REQUIREMENT: The expected copy holds every entry exactly and none of the pictures.

Segment Start: RECORD EXTRACTS

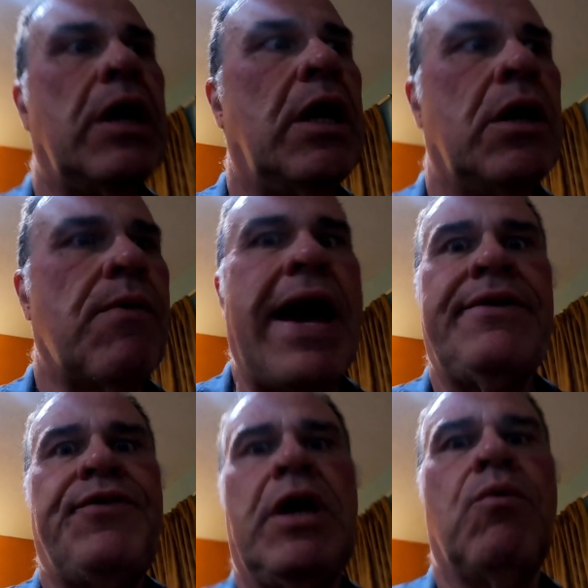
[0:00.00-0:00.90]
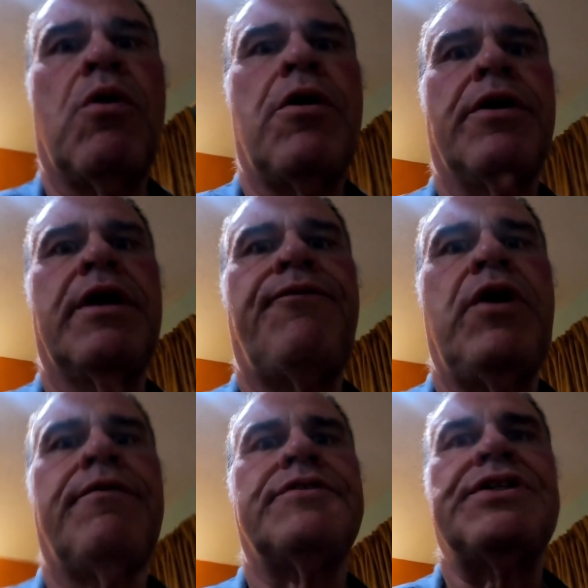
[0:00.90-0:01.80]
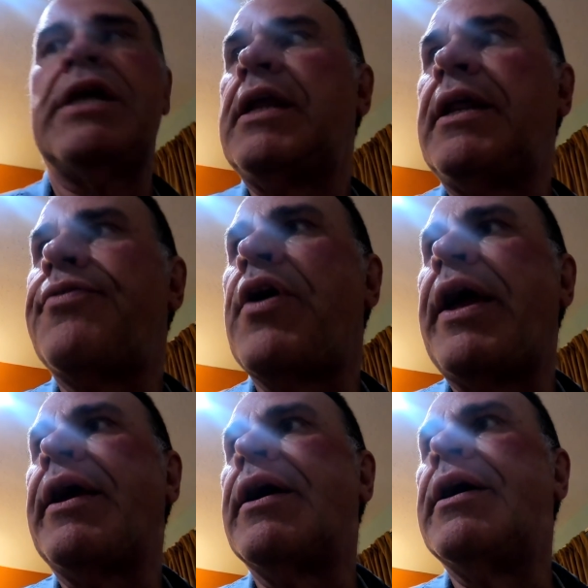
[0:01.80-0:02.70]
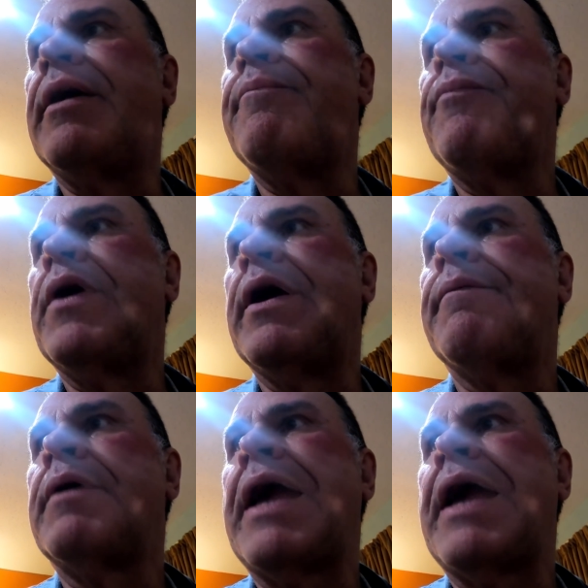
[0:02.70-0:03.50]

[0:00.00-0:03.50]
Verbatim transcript: Uh, right if you get work, if you ever send anything, uh, uh,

Segment End: RECORD EXTRACTS

SOLVED PROBLEM:
[0:00.00-0:00.90]
[0:00.90-0:01.80]
[0:01.80-0:02.70]
[0:02.70-0:03.50]

[0:00.00-0:03.50]
Verbatim transcript: Uh, right if you get work, if you ever send anything, uh, uh,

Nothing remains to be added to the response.